## [The task]
Exactly the lines below, starting with the one containing "[00:00:04.50 to 00:00:05.40]" and going on through the one containing "[00:00:09.90 to 00:00:10.50]", must be reproduced, both ends included, and no pictures with them.

◇ ◇ ◇ ◇ ◇

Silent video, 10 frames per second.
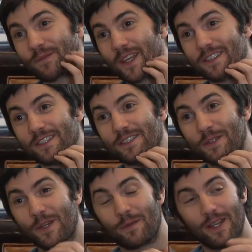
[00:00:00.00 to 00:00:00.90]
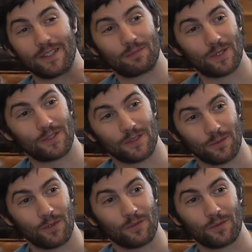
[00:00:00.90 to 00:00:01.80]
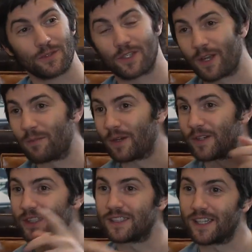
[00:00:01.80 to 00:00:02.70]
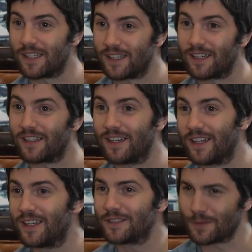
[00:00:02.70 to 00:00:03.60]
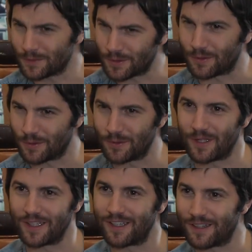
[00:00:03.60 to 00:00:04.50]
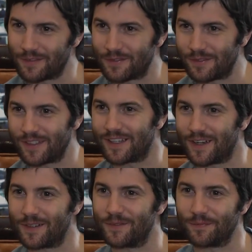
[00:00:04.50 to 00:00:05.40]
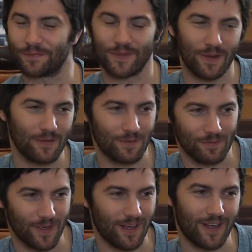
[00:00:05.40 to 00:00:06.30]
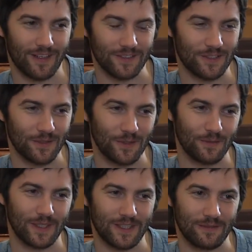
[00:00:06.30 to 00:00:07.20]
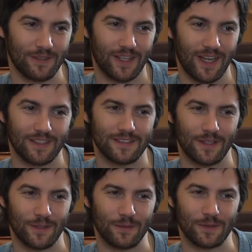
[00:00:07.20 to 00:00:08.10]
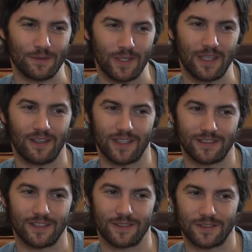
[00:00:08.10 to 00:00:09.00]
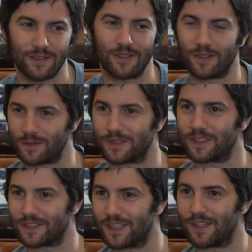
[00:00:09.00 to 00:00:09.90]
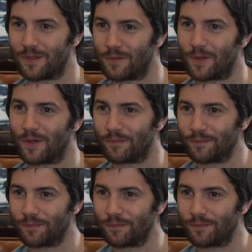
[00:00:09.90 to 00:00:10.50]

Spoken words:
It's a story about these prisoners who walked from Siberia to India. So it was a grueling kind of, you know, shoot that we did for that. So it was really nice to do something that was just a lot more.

◇ ◇ ◇ ◇ ◇

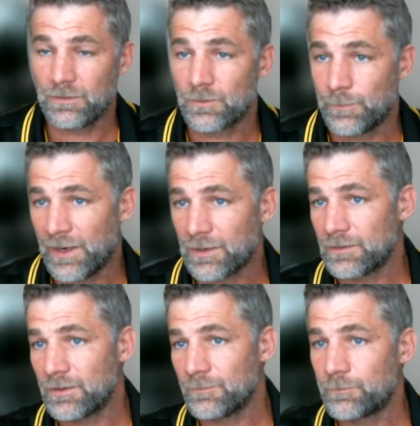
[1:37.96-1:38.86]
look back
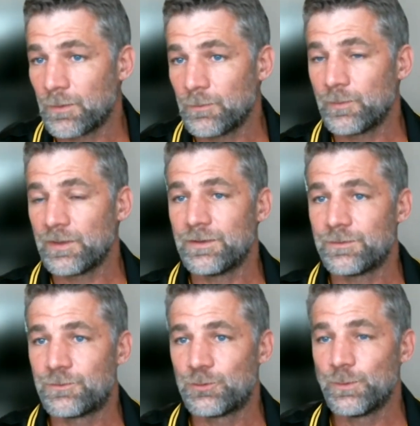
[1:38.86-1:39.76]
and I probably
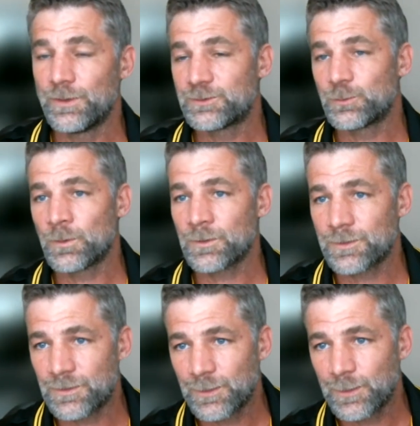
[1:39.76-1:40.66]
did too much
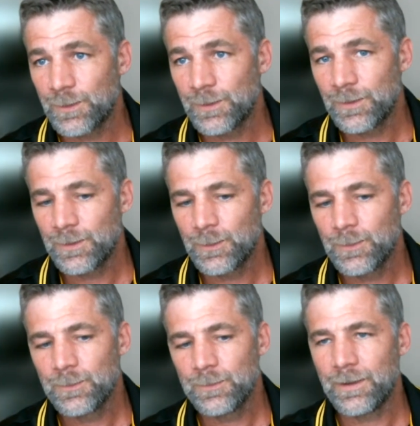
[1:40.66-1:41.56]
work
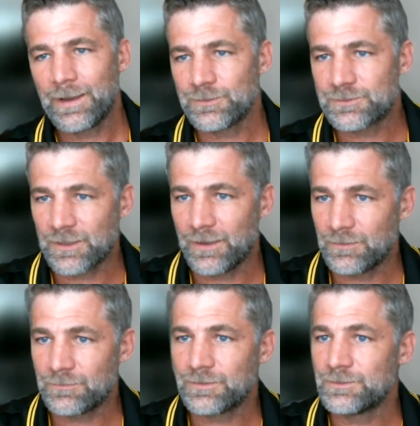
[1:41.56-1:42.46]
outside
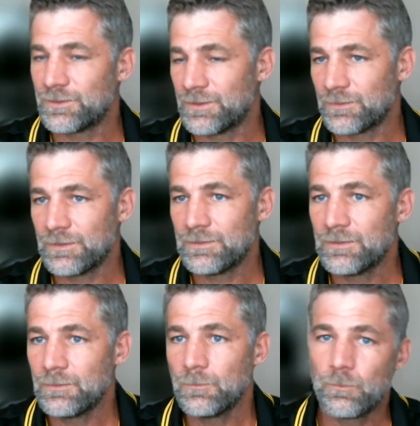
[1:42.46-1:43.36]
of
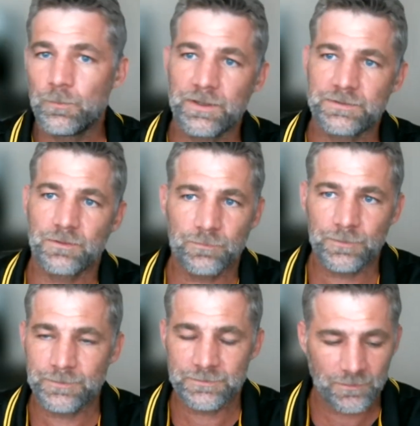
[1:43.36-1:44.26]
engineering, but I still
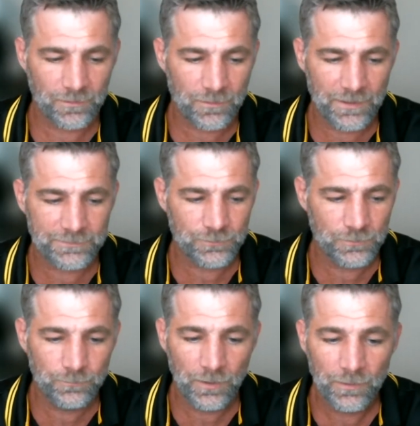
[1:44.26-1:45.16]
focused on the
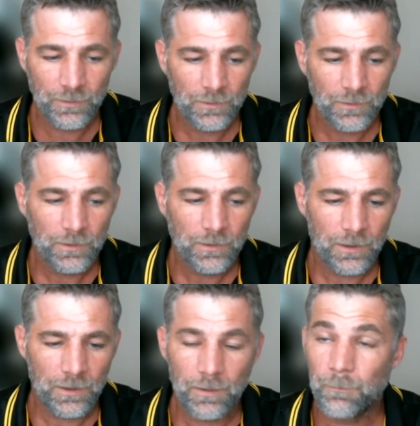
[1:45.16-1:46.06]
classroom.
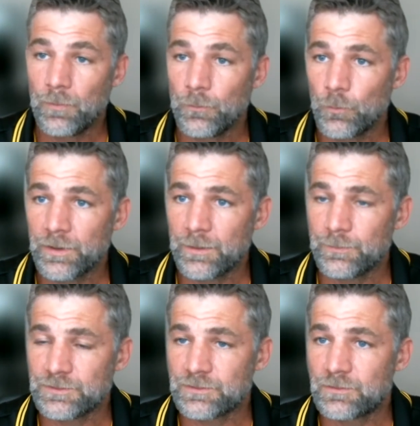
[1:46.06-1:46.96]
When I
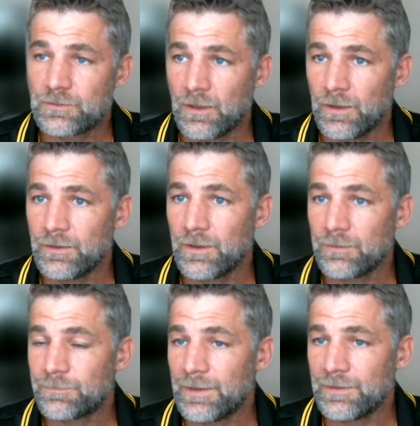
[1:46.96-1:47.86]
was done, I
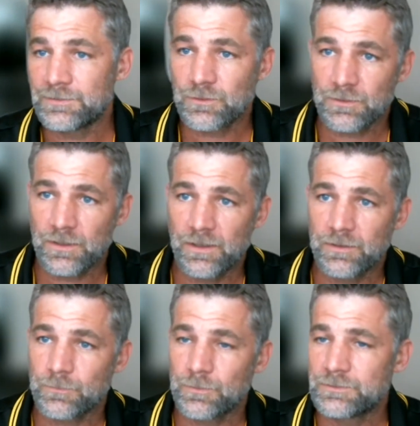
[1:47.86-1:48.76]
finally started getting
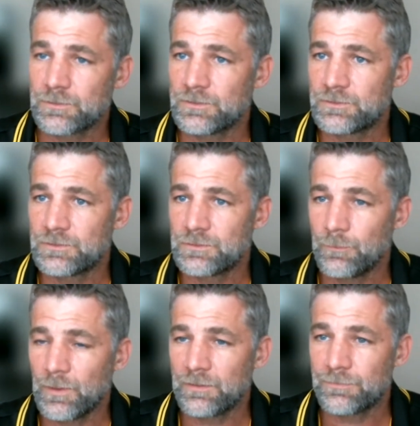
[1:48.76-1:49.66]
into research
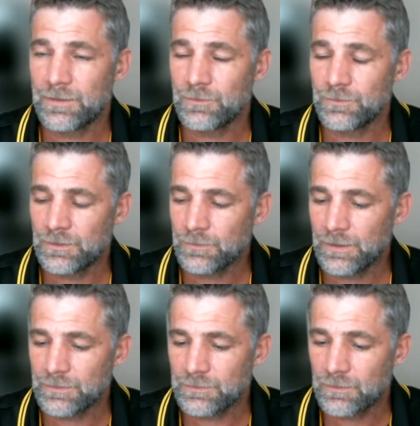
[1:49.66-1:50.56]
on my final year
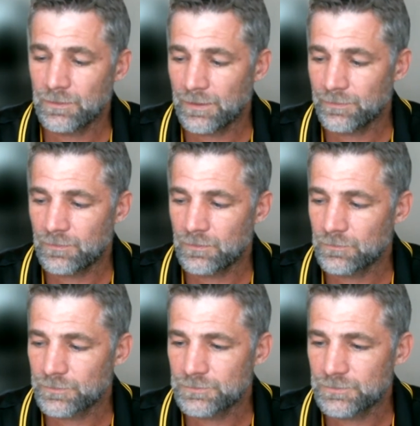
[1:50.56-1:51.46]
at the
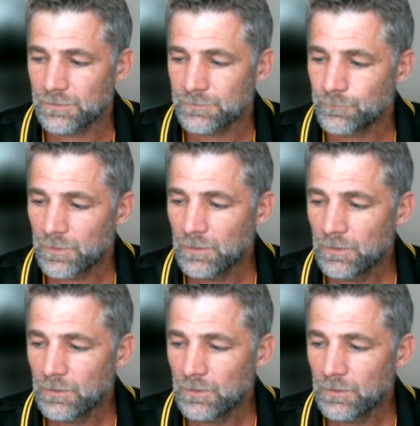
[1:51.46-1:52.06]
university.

◇ ◇ ◇ ◇ ◇

## [Exercise response]
[00:00:04.50 to 00:00:05.40]
[00:00:05.40 to 00:00:06.30]
[00:00:06.30 to 00:00:07.20]
[00:00:07.20 to 00:00:08.10]
[00:00:08.10 to 00:00:09.00]
[00:00:09.00 to 00:00:09.90]
[00:00:09.90 to 00:00:10.50]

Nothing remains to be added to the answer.